Work to be completed
The answer must be an exact copy of the lines from the one containing "[0:01.25-0:01.50]" through the end of the records, with the pictures left out.

Saved data entries
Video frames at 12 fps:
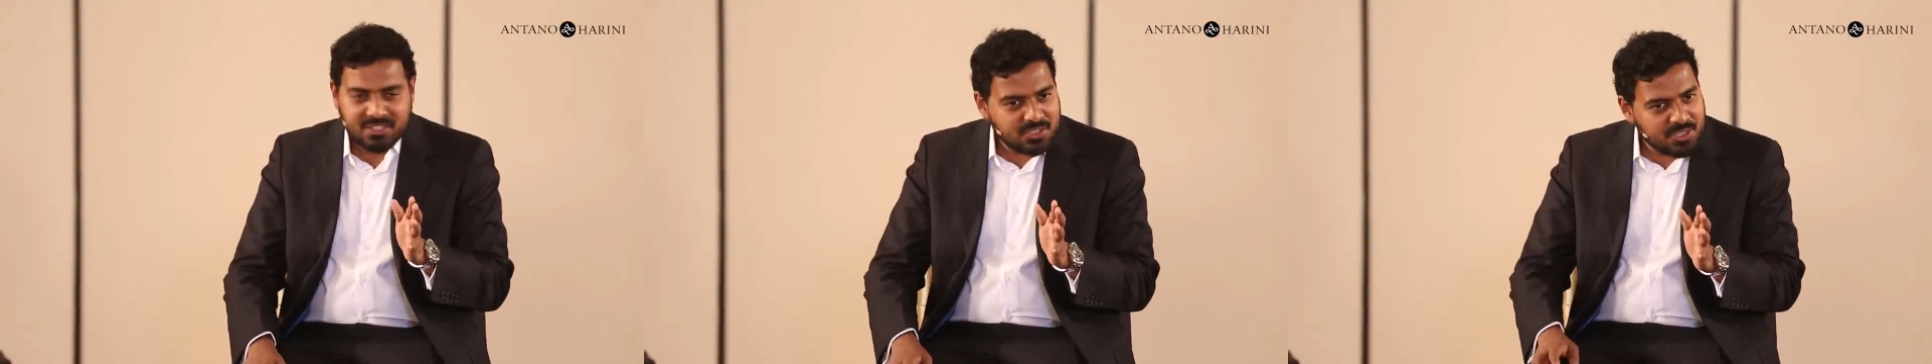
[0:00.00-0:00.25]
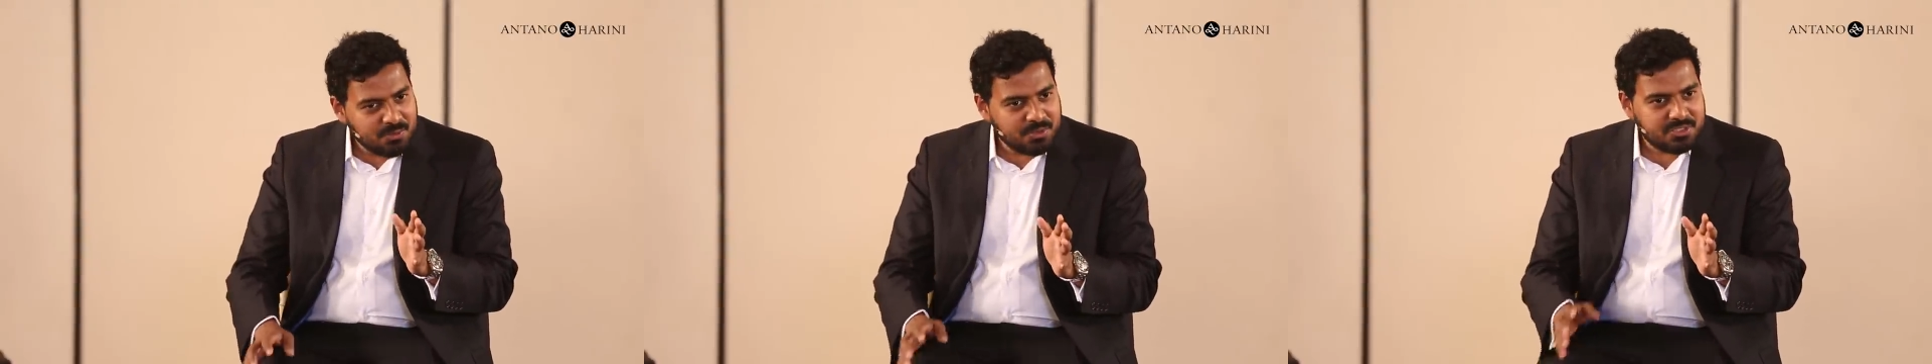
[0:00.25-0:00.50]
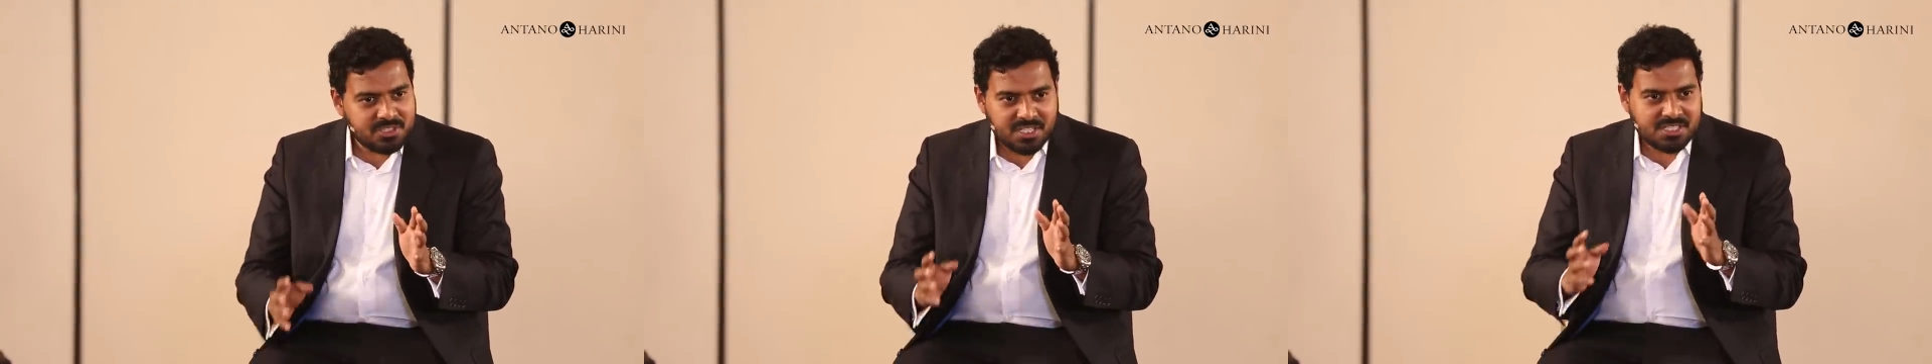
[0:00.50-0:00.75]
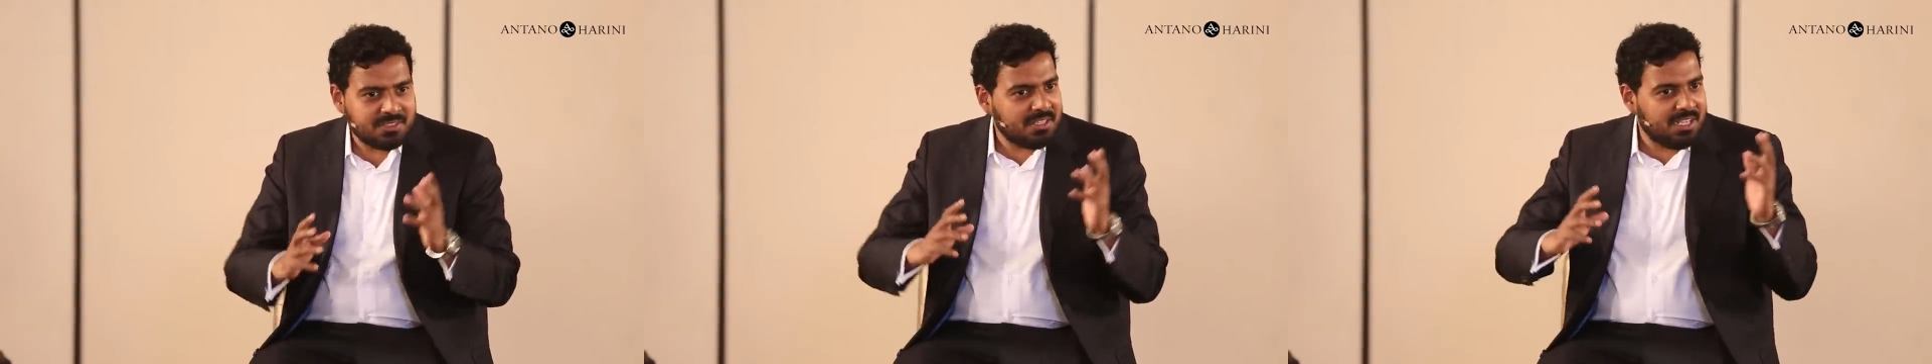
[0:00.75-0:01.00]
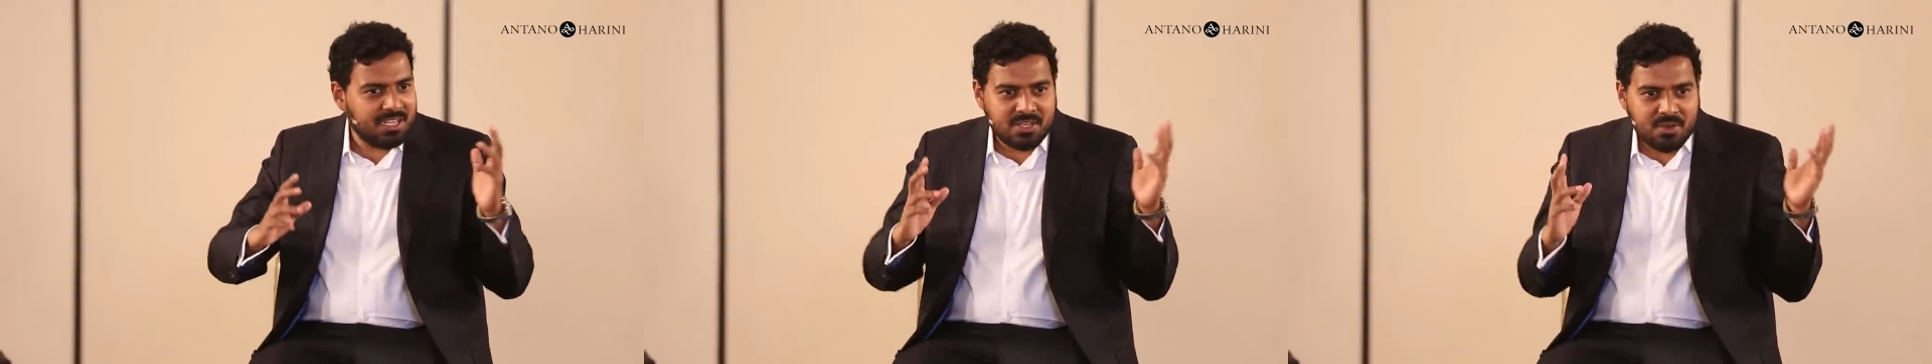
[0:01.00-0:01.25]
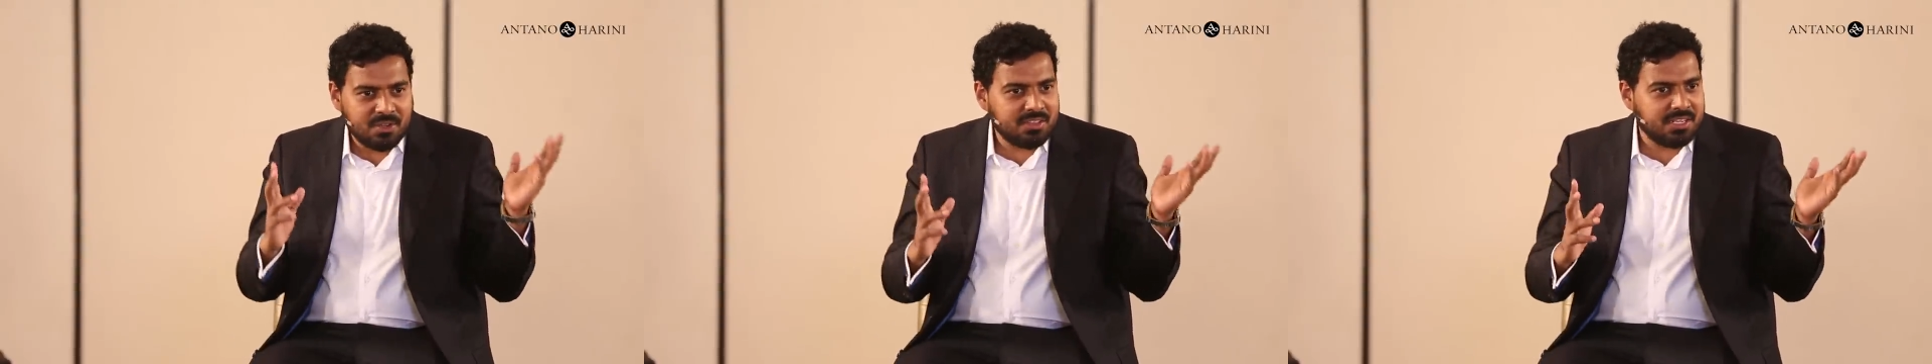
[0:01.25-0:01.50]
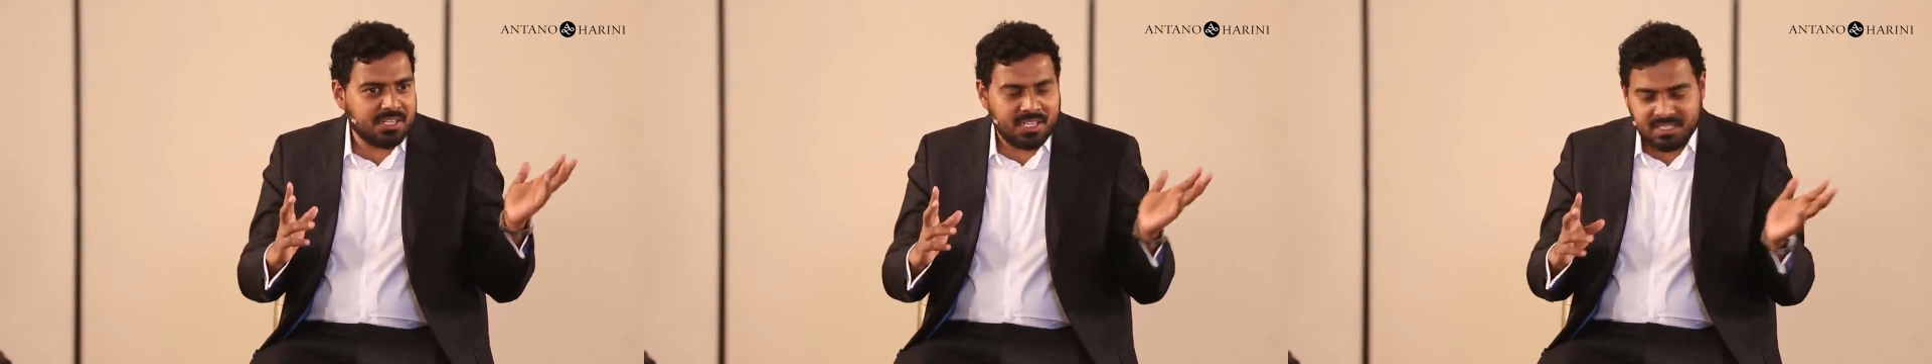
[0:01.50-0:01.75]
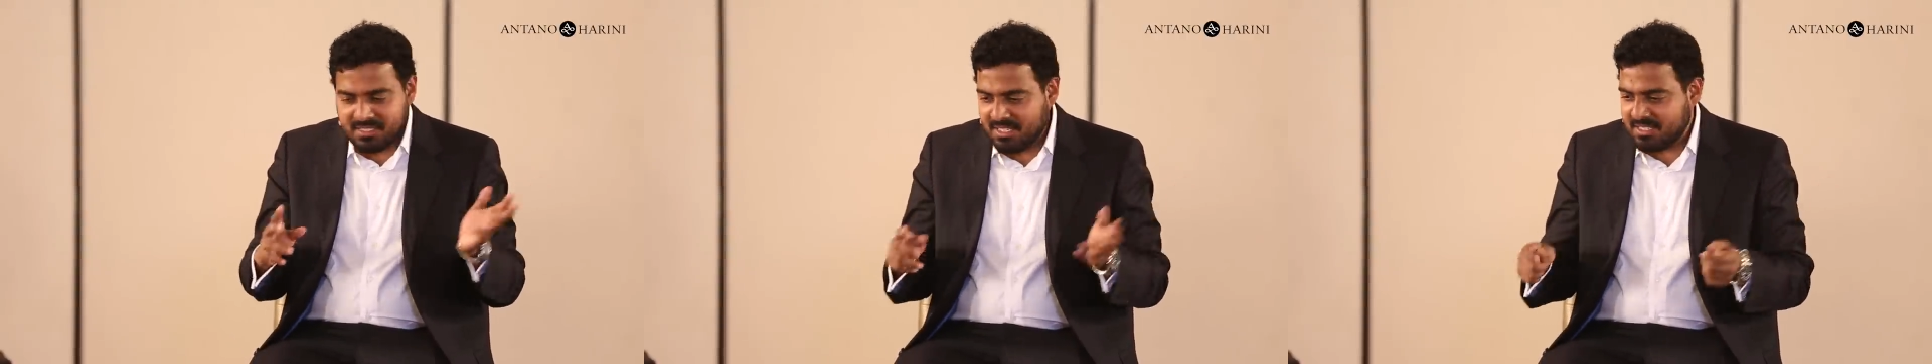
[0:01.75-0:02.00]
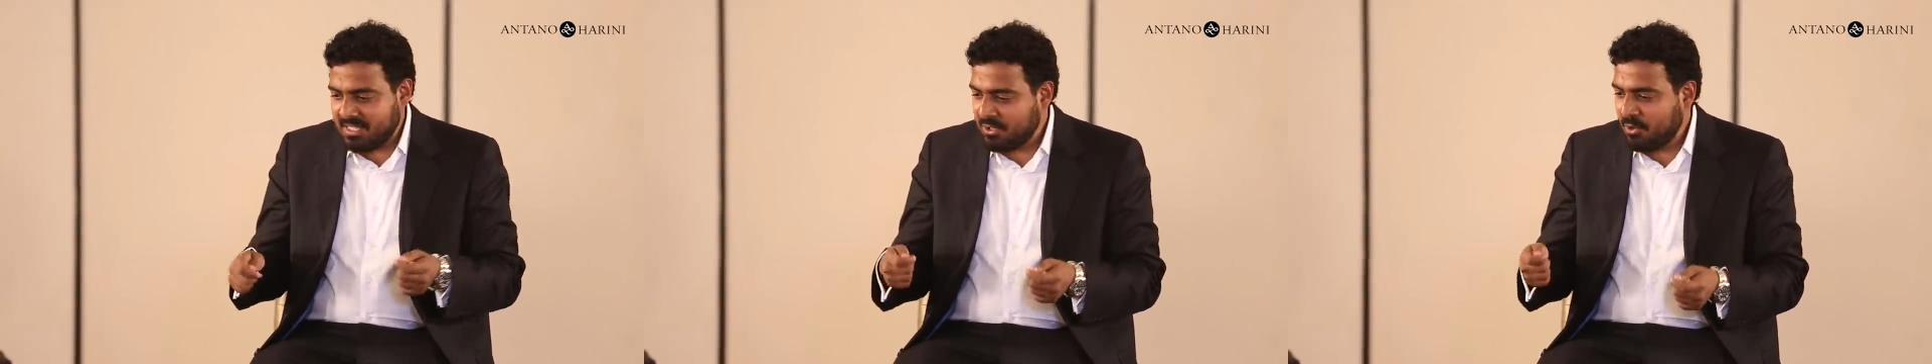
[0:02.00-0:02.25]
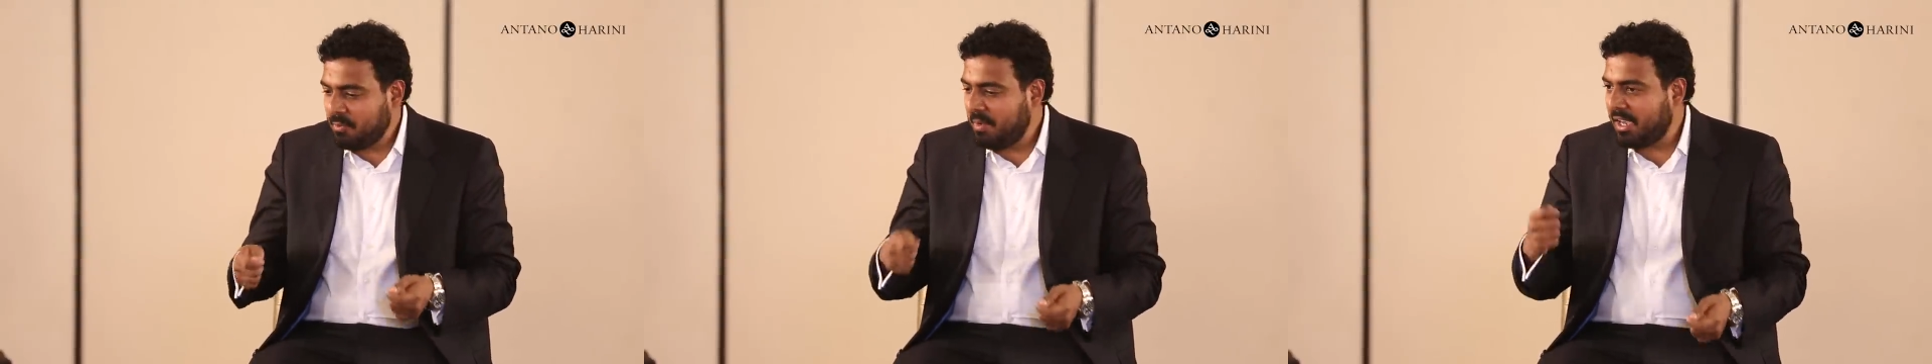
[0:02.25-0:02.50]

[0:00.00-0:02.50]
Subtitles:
she would just ignore that he exists and go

Answer section
[0:01.25-0:01.50]
[0:01.50-0:01.75]
[0:01.75-0:02.00]
[0:02.00-0:02.25]
[0:02.25-0:02.50]

[0:00.00-0:02.50]
Subtitles:
she would just ignore that he exists and go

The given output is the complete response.